Dataset ->
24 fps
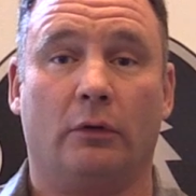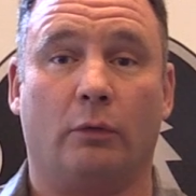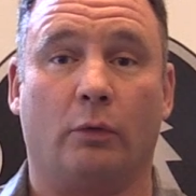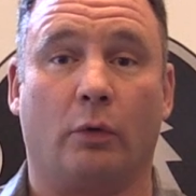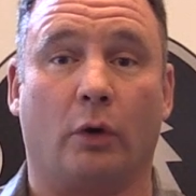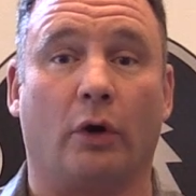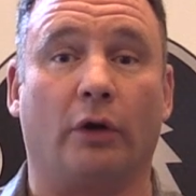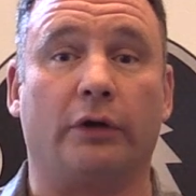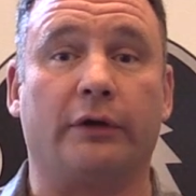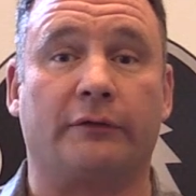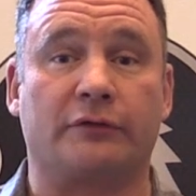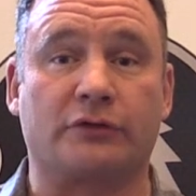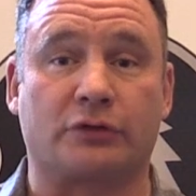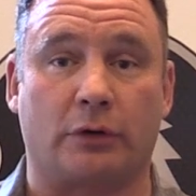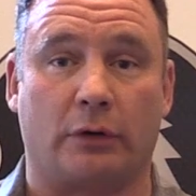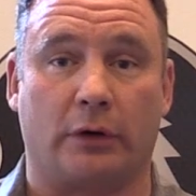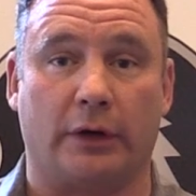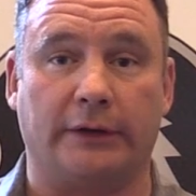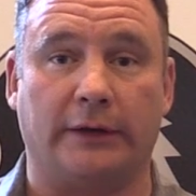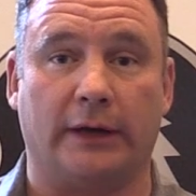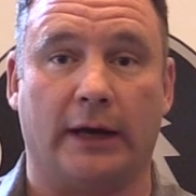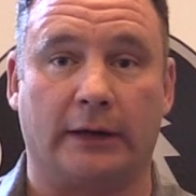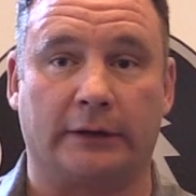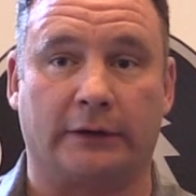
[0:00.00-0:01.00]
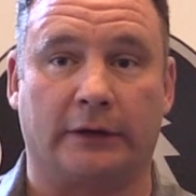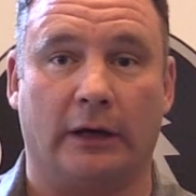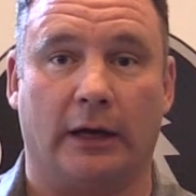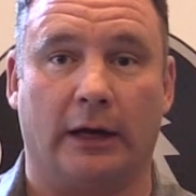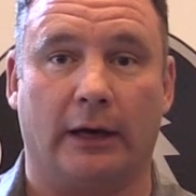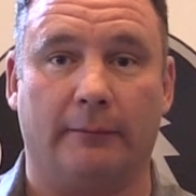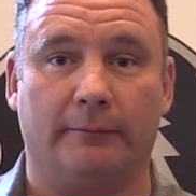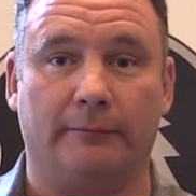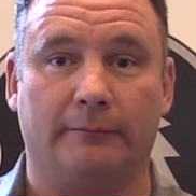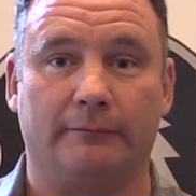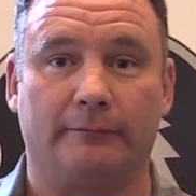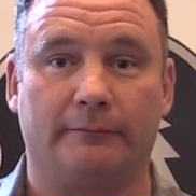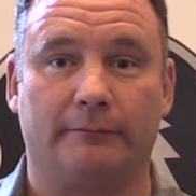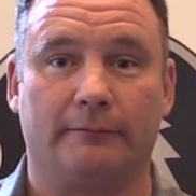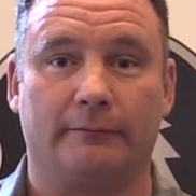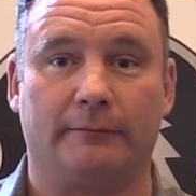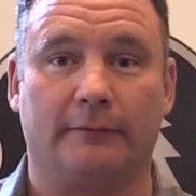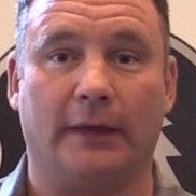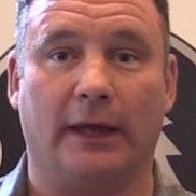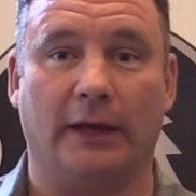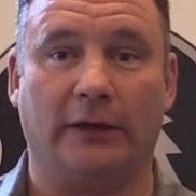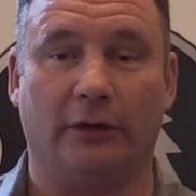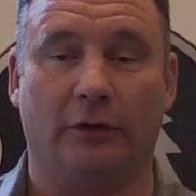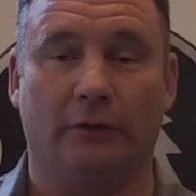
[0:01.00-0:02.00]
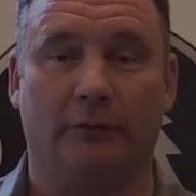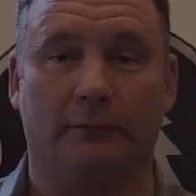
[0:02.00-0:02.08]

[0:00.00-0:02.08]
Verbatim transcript: world of troy dot com. Thank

Task prompt ->
Omit the pictures and reproduce the listing exactly.

Response to the exercise ->
24 fps
[0:00.00-0:01.00]
[0:01.00-0:02.00]
[0:02.00-0:02.08]

[0:00.00-0:02.08]
Verbatim transcript: world of troy dot com. Thank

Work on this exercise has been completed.